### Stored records
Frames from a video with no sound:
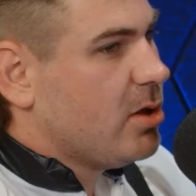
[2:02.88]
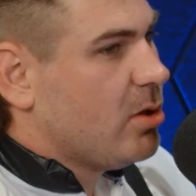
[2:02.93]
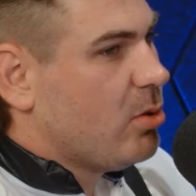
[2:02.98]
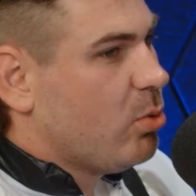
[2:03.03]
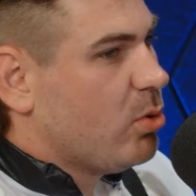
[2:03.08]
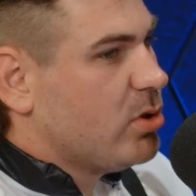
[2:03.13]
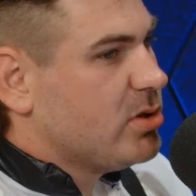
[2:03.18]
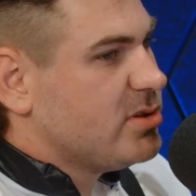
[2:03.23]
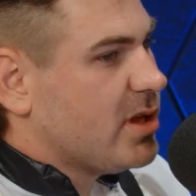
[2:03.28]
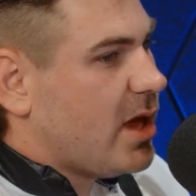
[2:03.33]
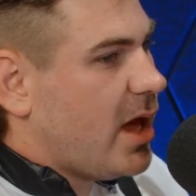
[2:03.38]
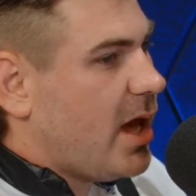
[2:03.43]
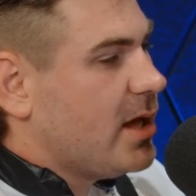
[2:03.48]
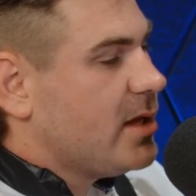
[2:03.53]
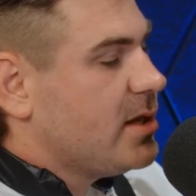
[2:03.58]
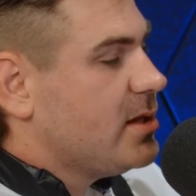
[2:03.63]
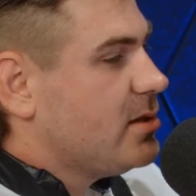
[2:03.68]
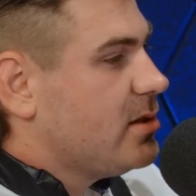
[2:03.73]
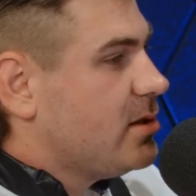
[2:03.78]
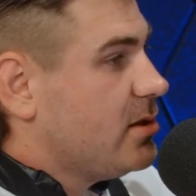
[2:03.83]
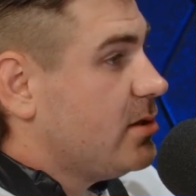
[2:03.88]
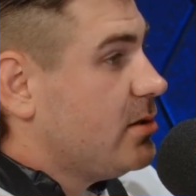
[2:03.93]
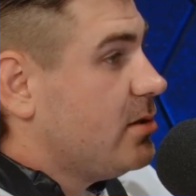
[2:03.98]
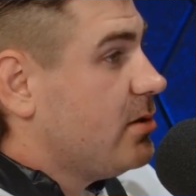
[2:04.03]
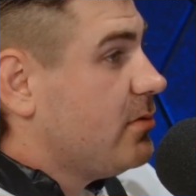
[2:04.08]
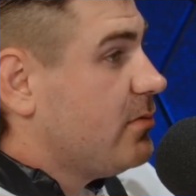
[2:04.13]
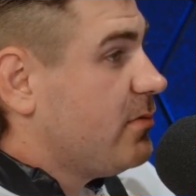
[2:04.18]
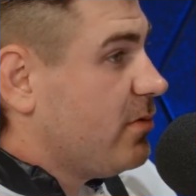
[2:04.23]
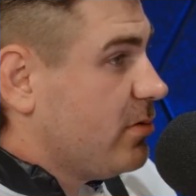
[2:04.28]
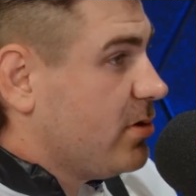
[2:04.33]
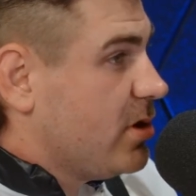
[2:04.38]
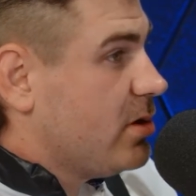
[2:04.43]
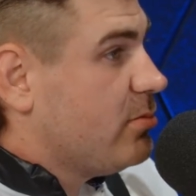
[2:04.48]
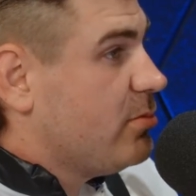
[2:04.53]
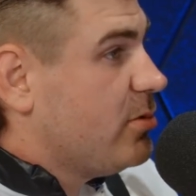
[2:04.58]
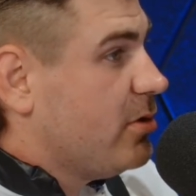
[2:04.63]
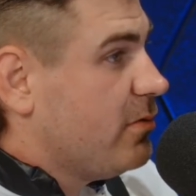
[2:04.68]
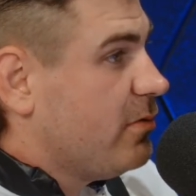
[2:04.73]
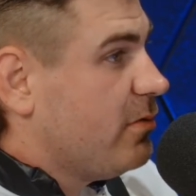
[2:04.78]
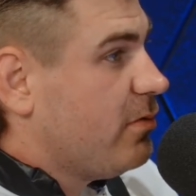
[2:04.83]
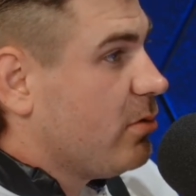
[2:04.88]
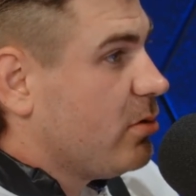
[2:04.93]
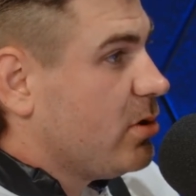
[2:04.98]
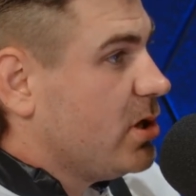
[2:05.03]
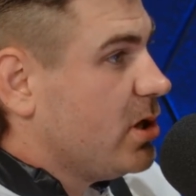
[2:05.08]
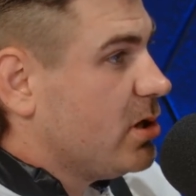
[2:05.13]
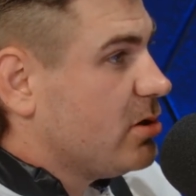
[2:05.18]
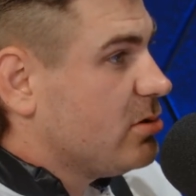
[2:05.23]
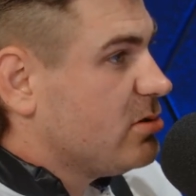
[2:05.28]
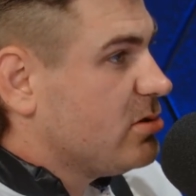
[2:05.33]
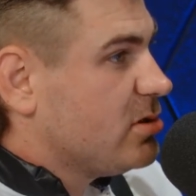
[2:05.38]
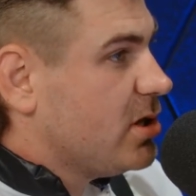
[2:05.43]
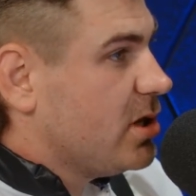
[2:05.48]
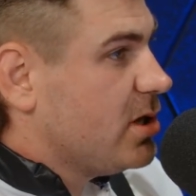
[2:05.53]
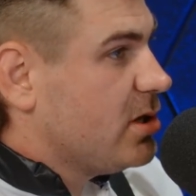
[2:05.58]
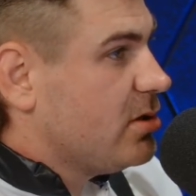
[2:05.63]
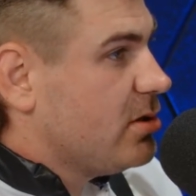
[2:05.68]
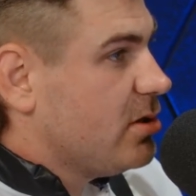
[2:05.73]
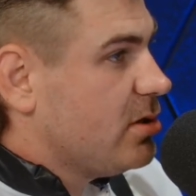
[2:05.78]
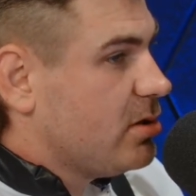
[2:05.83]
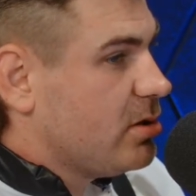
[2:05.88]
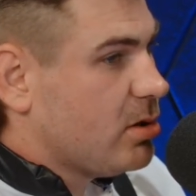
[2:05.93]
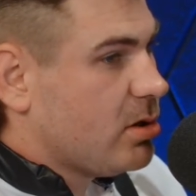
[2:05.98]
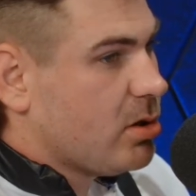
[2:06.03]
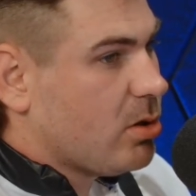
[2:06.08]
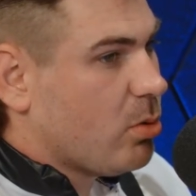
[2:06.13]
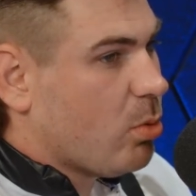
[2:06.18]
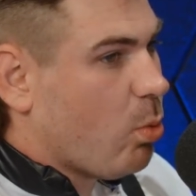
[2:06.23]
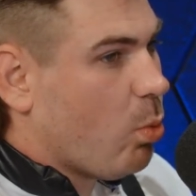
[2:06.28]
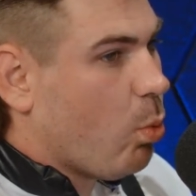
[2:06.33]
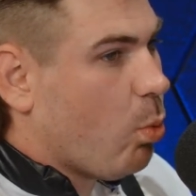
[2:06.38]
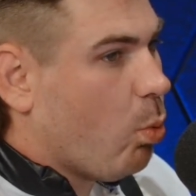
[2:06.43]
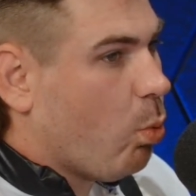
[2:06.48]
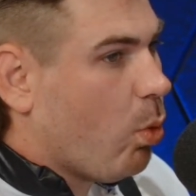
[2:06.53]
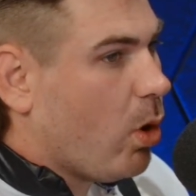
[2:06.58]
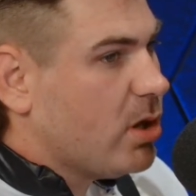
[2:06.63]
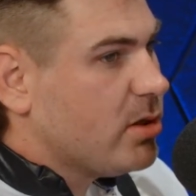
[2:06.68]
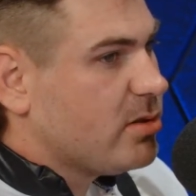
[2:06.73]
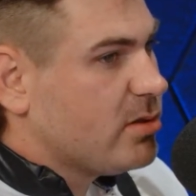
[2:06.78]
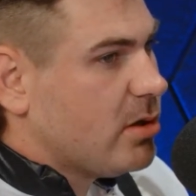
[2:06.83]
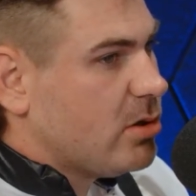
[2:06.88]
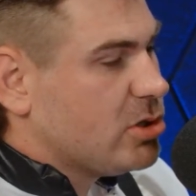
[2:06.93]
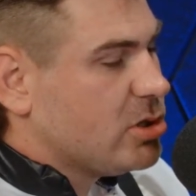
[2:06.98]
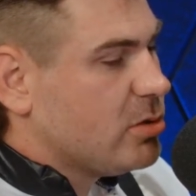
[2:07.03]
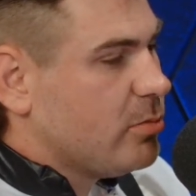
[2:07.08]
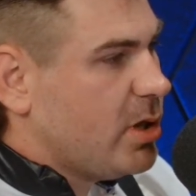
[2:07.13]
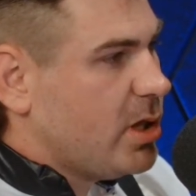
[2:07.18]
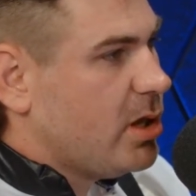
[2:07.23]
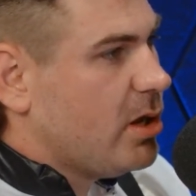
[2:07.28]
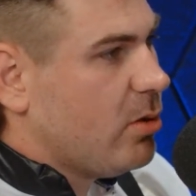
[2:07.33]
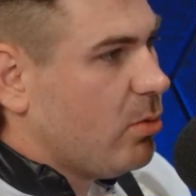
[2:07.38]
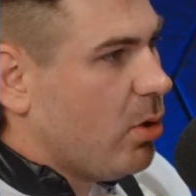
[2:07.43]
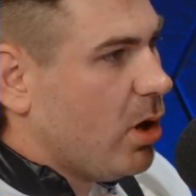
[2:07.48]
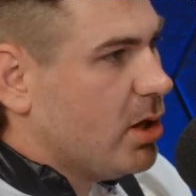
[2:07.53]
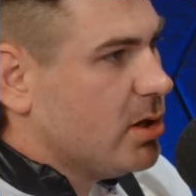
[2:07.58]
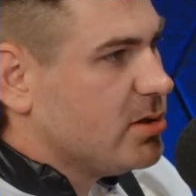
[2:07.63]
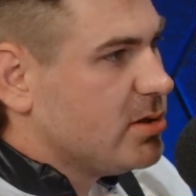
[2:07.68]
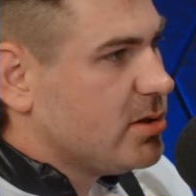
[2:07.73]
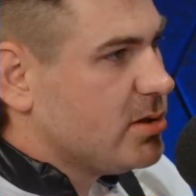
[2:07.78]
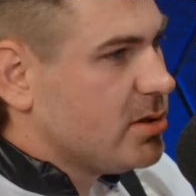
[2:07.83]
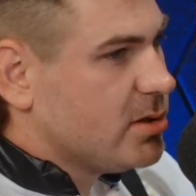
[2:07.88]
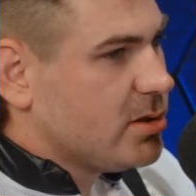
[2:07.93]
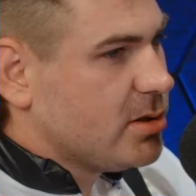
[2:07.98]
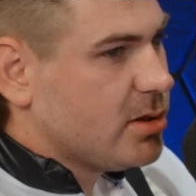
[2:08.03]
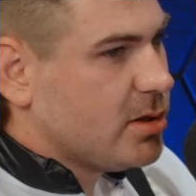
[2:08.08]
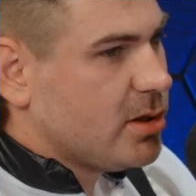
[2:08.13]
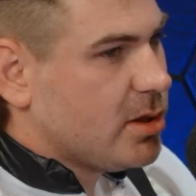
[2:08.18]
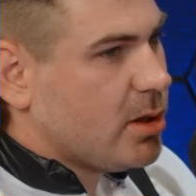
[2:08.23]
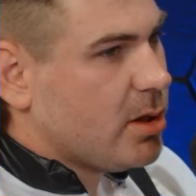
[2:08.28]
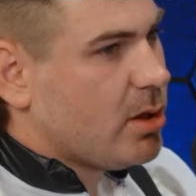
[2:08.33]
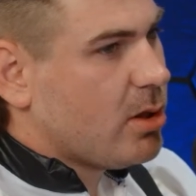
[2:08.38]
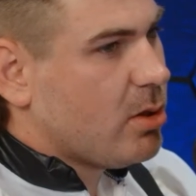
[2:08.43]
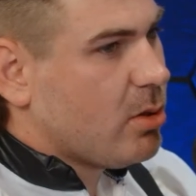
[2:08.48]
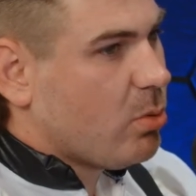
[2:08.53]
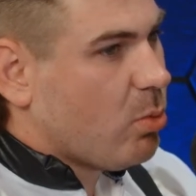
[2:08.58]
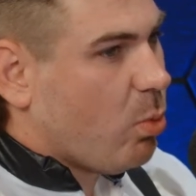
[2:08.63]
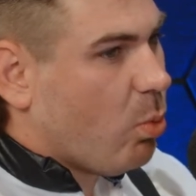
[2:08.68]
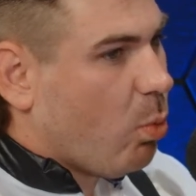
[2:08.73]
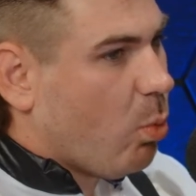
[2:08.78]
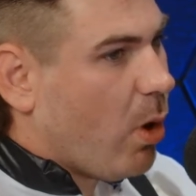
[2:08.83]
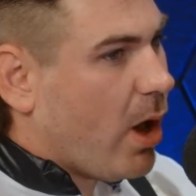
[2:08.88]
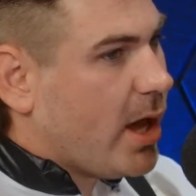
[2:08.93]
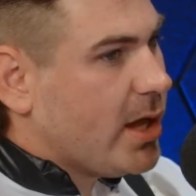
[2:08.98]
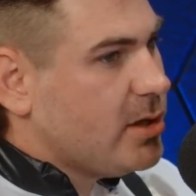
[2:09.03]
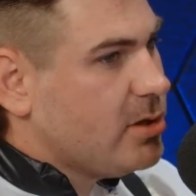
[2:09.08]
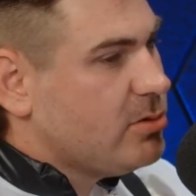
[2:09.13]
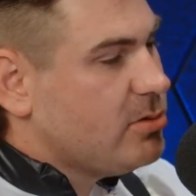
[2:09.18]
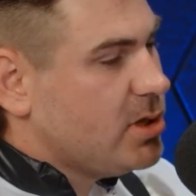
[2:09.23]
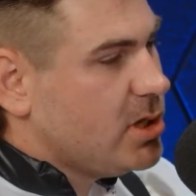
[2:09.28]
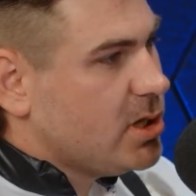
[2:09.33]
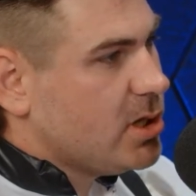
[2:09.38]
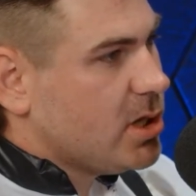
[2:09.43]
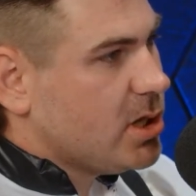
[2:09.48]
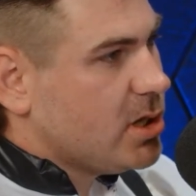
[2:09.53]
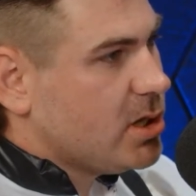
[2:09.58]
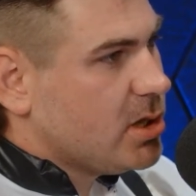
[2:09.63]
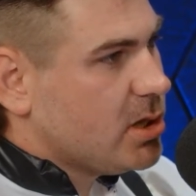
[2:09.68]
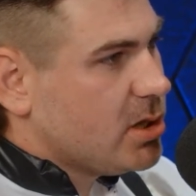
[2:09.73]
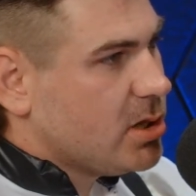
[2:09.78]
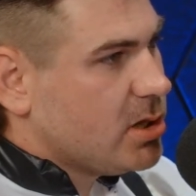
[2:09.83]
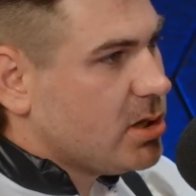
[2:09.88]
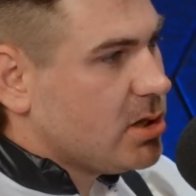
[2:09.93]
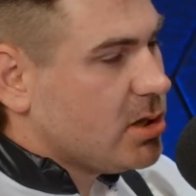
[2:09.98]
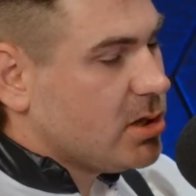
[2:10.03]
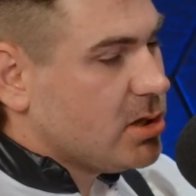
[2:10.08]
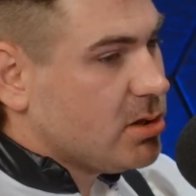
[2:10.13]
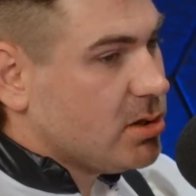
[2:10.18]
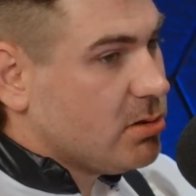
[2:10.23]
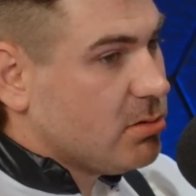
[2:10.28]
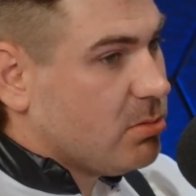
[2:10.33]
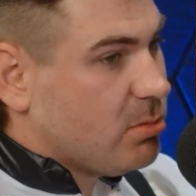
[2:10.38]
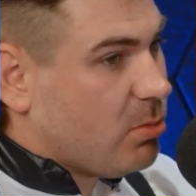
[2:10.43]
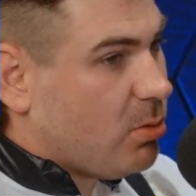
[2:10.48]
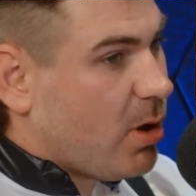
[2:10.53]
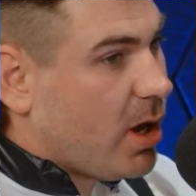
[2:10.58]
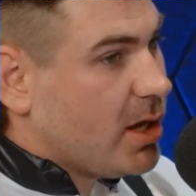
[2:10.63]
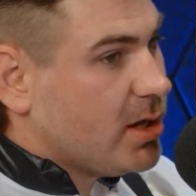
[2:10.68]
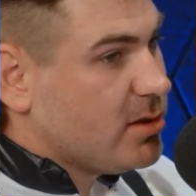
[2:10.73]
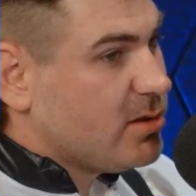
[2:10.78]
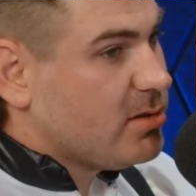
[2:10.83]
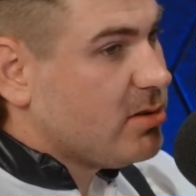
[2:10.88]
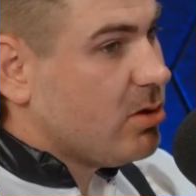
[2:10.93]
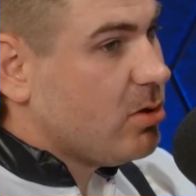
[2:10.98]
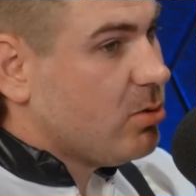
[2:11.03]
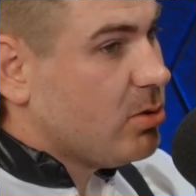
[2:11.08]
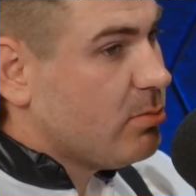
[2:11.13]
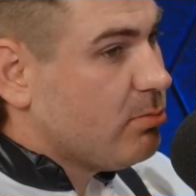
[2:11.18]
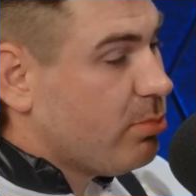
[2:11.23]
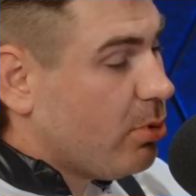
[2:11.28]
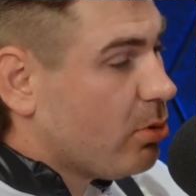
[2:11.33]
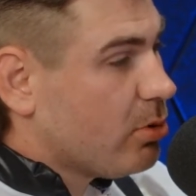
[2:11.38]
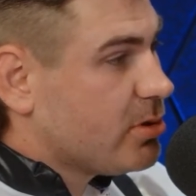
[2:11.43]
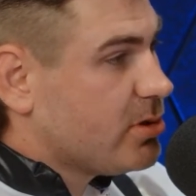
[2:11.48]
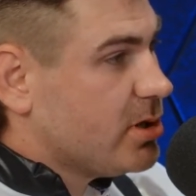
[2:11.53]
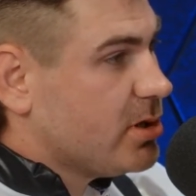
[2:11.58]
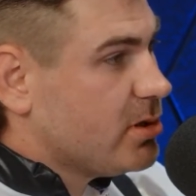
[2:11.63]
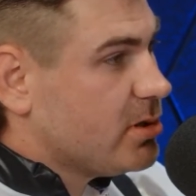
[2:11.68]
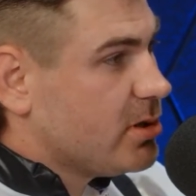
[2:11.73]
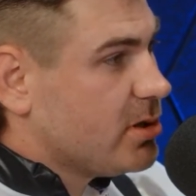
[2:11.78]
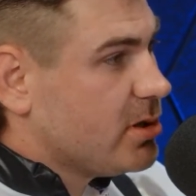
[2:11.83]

was I needed for them to fully understand what social media was, why you need it, why it's so important.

### What needs to be done
If a record contains a picture, leave the picture out; repeat the record itself exactly.

### Task result
Frames from a video with no sound:
[2:02.88]
[2:02.93]
[2:02.98]
[2:03.03]
[2:03.08]
[2:03.13]
[2:03.18]
[2:03.23]
[2:03.28]
[2:03.33]
[2:03.38]
[2:03.43]
[2:03.48]
[2:03.53]
[2:03.58]
[2:03.63]
[2:03.68]
[2:03.73]
[2:03.78]
[2:03.83]
[2:03.88]
[2:03.93]
[2:03.98]
[2:04.03]
[2:04.08]
[2:04.13]
[2:04.18]
[2:04.23]
[2:04.28]
[2:04.33]
[2:04.38]
[2:04.43]
[2:04.48]
[2:04.53]
[2:04.58]
[2:04.63]
[2:04.68]
[2:04.73]
[2:04.78]
[2:04.83]
[2:04.88]
[2:04.93]
[2:04.98]
[2:05.03]
[2:05.08]
[2:05.13]
[2:05.18]
[2:05.23]
[2:05.28]
[2:05.33]
[2:05.38]
[2:05.43]
[2:05.48]
[2:05.53]
[2:05.58]
[2:05.63]
[2:05.68]
[2:05.73]
[2:05.78]
[2:05.83]
[2:05.88]
[2:05.93]
[2:05.98]
[2:06.03]
[2:06.08]
[2:06.13]
[2:06.18]
[2:06.23]
[2:06.28]
[2:06.33]
[2:06.38]
[2:06.43]
[2:06.48]
[2:06.53]
[2:06.58]
[2:06.63]
[2:06.68]
[2:06.73]
[2:06.78]
[2:06.83]
[2:06.88]
[2:06.93]
[2:06.98]
[2:07.03]
[2:07.08]
[2:07.13]
[2:07.18]
[2:07.23]
[2:07.28]
[2:07.33]
[2:07.38]
[2:07.43]
[2:07.48]
[2:07.53]
[2:07.58]
[2:07.63]
[2:07.68]
[2:07.73]
[2:07.78]
[2:07.83]
[2:07.88]
[2:07.93]
[2:07.98]
[2:08.03]
[2:08.08]
[2:08.13]
[2:08.18]
[2:08.23]
[2:08.28]
[2:08.33]
[2:08.38]
[2:08.43]
[2:08.48]
[2:08.53]
[2:08.58]
[2:08.63]
[2:08.68]
[2:08.73]
[2:08.78]
[2:08.83]
[2:08.88]
[2:08.93]
[2:08.98]
[2:09.03]
[2:09.08]
[2:09.13]
[2:09.18]
[2:09.23]
[2:09.28]
[2:09.33]
[2:09.38]
[2:09.43]
[2:09.48]
[2:09.53]
[2:09.58]
[2:09.63]
[2:09.68]
[2:09.73]
[2:09.78]
[2:09.83]
[2:09.88]
[2:09.93]
[2:09.98]
[2:10.03]
[2:10.08]
[2:10.13]
[2:10.18]
[2:10.23]
[2:10.28]
[2:10.33]
[2:10.38]
[2:10.43]
[2:10.48]
[2:10.53]
[2:10.58]
[2:10.63]
[2:10.68]
[2:10.73]
[2:10.78]
[2:10.83]
[2:10.88]
[2:10.93]
[2:10.98]
[2:11.03]
[2:11.08]
[2:11.13]
[2:11.18]
[2:11.23]
[2:11.28]
[2:11.33]
[2:11.38]
[2:11.43]
[2:11.48]
[2:11.53]
[2:11.58]
[2:11.63]
[2:11.68]
[2:11.73]
[2:11.78]
[2:11.83]

was I needed for them to fully understand what social media was, why you need it, why it's so important.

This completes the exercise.